═══ THE DATA ═══

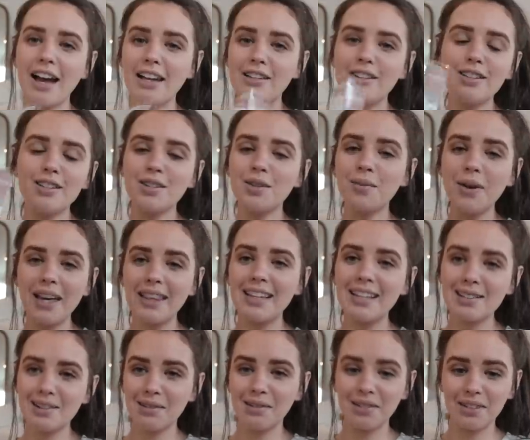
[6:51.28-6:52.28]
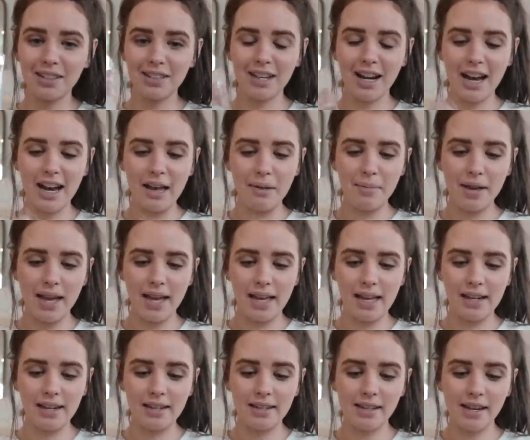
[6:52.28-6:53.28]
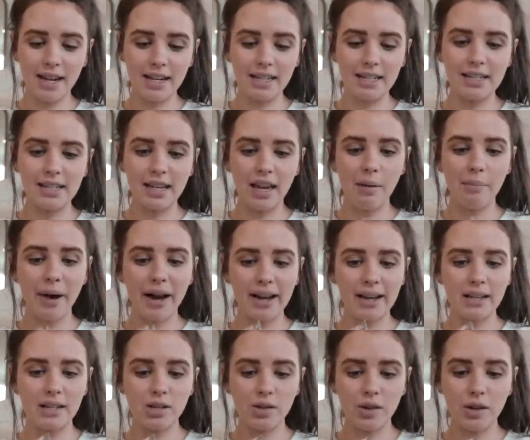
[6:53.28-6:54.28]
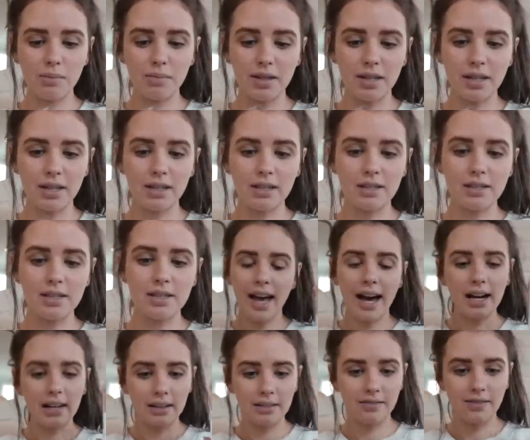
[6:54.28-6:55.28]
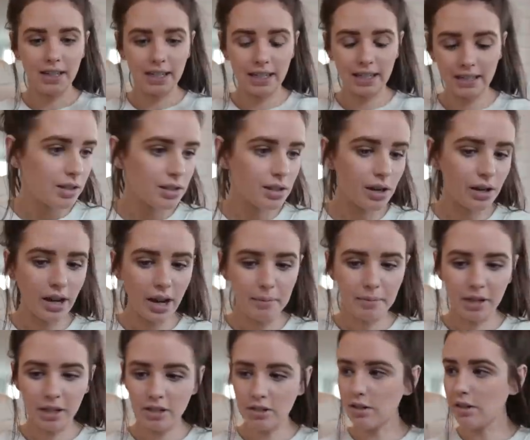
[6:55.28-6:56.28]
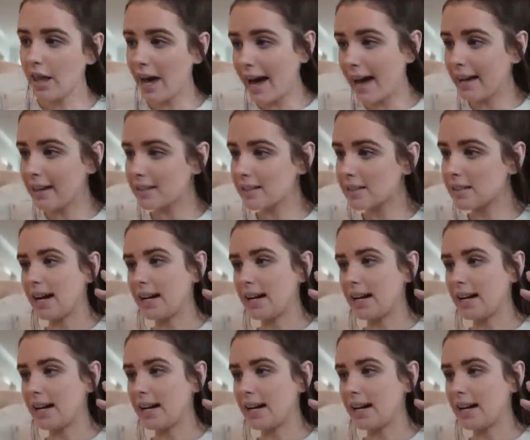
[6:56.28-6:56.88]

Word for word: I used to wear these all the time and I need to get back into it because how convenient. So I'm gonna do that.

═══
═══ THE DATA ═══

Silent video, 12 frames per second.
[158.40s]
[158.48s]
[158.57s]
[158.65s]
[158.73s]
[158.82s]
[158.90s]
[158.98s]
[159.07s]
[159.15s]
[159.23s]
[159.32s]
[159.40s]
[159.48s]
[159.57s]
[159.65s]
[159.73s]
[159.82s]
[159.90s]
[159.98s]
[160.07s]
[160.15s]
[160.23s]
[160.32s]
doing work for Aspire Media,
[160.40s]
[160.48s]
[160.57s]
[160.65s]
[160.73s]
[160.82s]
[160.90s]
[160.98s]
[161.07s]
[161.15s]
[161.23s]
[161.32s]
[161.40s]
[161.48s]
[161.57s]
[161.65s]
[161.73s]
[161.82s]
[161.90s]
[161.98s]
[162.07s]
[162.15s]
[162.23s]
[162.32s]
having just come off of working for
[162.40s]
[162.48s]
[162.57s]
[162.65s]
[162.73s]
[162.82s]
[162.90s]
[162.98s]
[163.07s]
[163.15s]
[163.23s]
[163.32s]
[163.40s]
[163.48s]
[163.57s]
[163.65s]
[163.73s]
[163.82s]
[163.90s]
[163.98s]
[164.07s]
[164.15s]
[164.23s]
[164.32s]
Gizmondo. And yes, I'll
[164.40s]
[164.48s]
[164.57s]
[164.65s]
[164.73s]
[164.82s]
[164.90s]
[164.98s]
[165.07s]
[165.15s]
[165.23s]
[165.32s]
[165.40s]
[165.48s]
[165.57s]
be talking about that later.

═══

_ACTIVITY_
Taking the records above, print only and exactly the lines from the line with "[6:51.28-6:52.28]" to the line with "Word for word: I", both kept, and exclude pictures.

_EXERCISE ANSWER_
[6:51.28-6:52.28]
[6:52.28-6:53.28]
[6:53.28-6:54.28]
[6:54.28-6:55.28]
[6:55.28-6:56.28]
[6:56.28-6:56.88]

Word for word: I used to wear these all the time and I need to get back into it because how convenient. So I'm gonna do that.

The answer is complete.